Please don’t misunderstand me. I’m not saying that accumulating wealth or becoming influential and powerful is wrong. What I am saying is that those things should just be a byproduct of the value you’re adding to society.

Somehow we have to get back to where we value the school teacher or the college professor more than the powerful, but maybe corrupt, official or the rich, but maybe overpaid, CEO. Somehow we have to get to where what you’re giving back to society is valued more than what you’re taking from it.

And I think you, this graduating class, are just the right people to start making this happen.

The ethics and values you started with, honed by your Wesleyan experience, convinces me you can help to fundamentally change our society’s values.

But it won’t be easy!

I believe each of us has an internal voice and an external voice. Your internal voice tells you what you should do to feel good about yourself. Your external voice tells you what you should do so others will feel good about you.

Your external voice tells you what you should do to be admired by the world. ... Your internal voice will tell you what you should do to be proud of yourself.

And you’re going to get chances almost every day to choose between the two.

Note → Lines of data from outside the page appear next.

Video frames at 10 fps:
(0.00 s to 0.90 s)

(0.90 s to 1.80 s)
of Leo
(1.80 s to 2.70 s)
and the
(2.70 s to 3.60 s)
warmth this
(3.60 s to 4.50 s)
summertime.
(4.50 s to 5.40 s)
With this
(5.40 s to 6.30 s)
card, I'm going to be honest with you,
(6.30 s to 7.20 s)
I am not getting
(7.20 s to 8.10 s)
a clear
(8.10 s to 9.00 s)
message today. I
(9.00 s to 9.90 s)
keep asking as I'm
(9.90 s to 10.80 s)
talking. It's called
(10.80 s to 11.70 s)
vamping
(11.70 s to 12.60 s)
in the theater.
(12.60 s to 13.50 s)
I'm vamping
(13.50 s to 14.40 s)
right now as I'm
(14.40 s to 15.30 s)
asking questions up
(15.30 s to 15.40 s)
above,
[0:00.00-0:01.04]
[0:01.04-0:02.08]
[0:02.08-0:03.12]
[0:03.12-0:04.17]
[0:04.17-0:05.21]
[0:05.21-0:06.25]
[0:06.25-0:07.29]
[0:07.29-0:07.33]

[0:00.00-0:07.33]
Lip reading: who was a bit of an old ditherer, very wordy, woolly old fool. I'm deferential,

You need to ask yourself — would you rather the world thought you were the greatest doctor, or lawyer, or politician, or artist, or businessperson, even though you knew you weren’t very good? Or would you rather be the greatest, even though the world thought you were a loser? … I think it’s this simple. If your emphasis is on what the world thinks of you (listening to your external voice) instead of what you think of yourself (your internal voice), you’ll wind up living your life doing what others think you should do, and your values will be the values of others. And, for too long, those external voices have told us the lust for greed or power or wealth is something to be admired.

So, listen to your internal voice. Cherish those values Wesleyan helped you clarify. Help change our society from one that values greed and power to a society that values what you contribute — one that values how much you add, not how much you take.

I’m sure you can do it! All of us here today are counting on you.